**Directions for this task**
Can you output the records below exactly as they are written?

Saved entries
Start of Block

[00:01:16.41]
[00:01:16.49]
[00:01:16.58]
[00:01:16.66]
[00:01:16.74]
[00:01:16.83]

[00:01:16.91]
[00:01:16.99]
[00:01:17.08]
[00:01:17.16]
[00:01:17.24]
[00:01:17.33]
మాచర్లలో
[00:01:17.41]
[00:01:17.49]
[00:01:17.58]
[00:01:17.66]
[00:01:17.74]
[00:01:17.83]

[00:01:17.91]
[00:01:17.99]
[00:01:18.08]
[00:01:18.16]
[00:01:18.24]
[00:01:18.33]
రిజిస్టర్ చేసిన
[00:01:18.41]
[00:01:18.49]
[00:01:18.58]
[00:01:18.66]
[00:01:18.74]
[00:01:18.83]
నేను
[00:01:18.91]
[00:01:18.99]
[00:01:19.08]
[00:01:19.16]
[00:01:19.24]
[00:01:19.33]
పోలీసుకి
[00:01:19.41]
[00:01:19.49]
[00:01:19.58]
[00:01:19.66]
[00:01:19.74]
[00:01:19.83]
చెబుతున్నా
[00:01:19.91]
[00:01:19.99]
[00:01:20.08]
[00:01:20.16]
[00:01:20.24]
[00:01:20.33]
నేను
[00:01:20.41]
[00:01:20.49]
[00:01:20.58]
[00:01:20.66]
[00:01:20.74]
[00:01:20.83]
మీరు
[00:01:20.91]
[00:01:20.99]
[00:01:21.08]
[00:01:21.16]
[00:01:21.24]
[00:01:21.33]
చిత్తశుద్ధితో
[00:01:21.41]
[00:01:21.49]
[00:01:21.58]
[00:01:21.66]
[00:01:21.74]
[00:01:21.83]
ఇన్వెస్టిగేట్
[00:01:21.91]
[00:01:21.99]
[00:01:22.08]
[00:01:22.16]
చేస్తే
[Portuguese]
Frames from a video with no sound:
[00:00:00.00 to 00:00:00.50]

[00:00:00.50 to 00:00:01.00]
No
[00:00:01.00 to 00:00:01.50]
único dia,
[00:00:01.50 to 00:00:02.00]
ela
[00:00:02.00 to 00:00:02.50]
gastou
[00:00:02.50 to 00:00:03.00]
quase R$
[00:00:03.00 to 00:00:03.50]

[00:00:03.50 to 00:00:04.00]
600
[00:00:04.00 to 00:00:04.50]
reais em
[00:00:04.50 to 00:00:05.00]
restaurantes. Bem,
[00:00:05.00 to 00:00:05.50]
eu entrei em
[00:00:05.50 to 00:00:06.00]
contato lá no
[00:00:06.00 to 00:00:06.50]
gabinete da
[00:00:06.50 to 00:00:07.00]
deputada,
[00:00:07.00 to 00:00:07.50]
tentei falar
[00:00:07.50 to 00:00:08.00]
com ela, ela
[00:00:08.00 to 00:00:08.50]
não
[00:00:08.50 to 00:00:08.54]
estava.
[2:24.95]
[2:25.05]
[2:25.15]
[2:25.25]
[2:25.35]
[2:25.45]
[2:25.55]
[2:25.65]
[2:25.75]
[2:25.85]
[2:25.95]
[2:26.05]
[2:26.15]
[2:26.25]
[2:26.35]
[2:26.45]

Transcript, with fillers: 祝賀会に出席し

End of Block

**Answer space**
[00:01:16.41]
[00:01:16.49]
[00:01:16.58]
[00:01:16.66]
[00:01:16.74]
[00:01:16.83]

[00:01:16.91]
[00:01:16.99]
[00:01:17.08]
[00:01:17.16]
[00:01:17.24]
[00:01:17.33]
మాచర్లలో
[00:01:17.41]
[00:01:17.49]
[00:01:17.58]
[00:01:17.66]
[00:01:17.74]
[00:01:17.83]

[00:01:17.91]
[00:01:17.99]
[00:01:18.08]
[00:01:18.16]
[00:01:18.24]
[00:01:18.33]
రిజిస్టర్ చేసిన
[00:01:18.41]
[00:01:18.49]
[00:01:18.58]
[00:01:18.66]
[00:01:18.74]
[00:01:18.83]
నేను
[00:01:18.91]
[00:01:18.99]
[00:01:19.08]
[00:01:19.16]
[00:01:19.24]
[00:01:19.33]
పోలీసుకి
[00:01:19.41]
[00:01:19.49]
[00:01:19.58]
[00:01:19.66]
[00:01:19.74]
[00:01:19.83]
చెబుతున్నా
[00:01:19.91]
[00:01:19.99]
[00:01:20.08]
[00:01:20.16]
[00:01:20.24]
[00:01:20.33]
నేను
[00:01:20.41]
[00:01:20.49]
[00:01:20.58]
[00:01:20.66]
[00:01:20.74]
[00:01:20.83]
మీరు
[00:01:20.91]
[00:01:20.99]
[00:01:21.08]
[00:01:21.16]
[00:01:21.24]
[00:01:21.33]
చిత్తశుద్ధితో
[00:01:21.41]
[00:01:21.49]
[00:01:21.58]
[00:01:21.66]
[00:01:21.74]
[00:01:21.83]
ఇన్వెస్టిగేట్
[00:01:21.91]
[00:01:21.99]
[00:01:22.08]
[00:01:22.16]
చేస్తే
[Portuguese]
Frames from a video with no sound:
[00:00:00.00 to 00:00:00.50]

[00:00:00.50 to 00:00:01.00]
No
[00:00:01.00 to 00:00:01.50]
único dia,
[00:00:01.50 to 00:00:02.00]
ela
[00:00:02.00 to 00:00:02.50]
gastou
[00:00:02.50 to 00:00:03.00]
quase R$
[00:00:03.00 to 00:00:03.50]

[00:00:03.50 to 00:00:04.00]
600
[00:00:04.00 to 00:00:04.50]
reais em
[00:00:04.50 to 00:00:05.00]
restaurantes. Bem,
[00:00:05.00 to 00:00:05.50]
eu entrei em
[00:00:05.50 to 00:00:06.00]
contato lá no
[00:00:06.00 to 00:00:06.50]
gabinete da
[00:00:06.50 to 00:00:07.00]
deputada,
[00:00:07.00 to 00:00:07.50]
tentei falar
[00:00:07.50 to 00:00:08.00]
com ela, ela
[00:00:08.00 to 00:00:08.50]
não
[00:00:08.50 to 00:00:08.54]
estava.
[2:24.95]
[2:25.05]
[2:25.15]
[2:25.25]
[2:25.35]
[2:25.45]
[2:25.55]
[2:25.65]
[2:25.75]
[2:25.85]
[2:25.95]
[2:26.05]
[2:26.15]
[2:26.25]
[2:26.35]
[2:26.45]

Transcript, with fillers: 祝賀会に出席し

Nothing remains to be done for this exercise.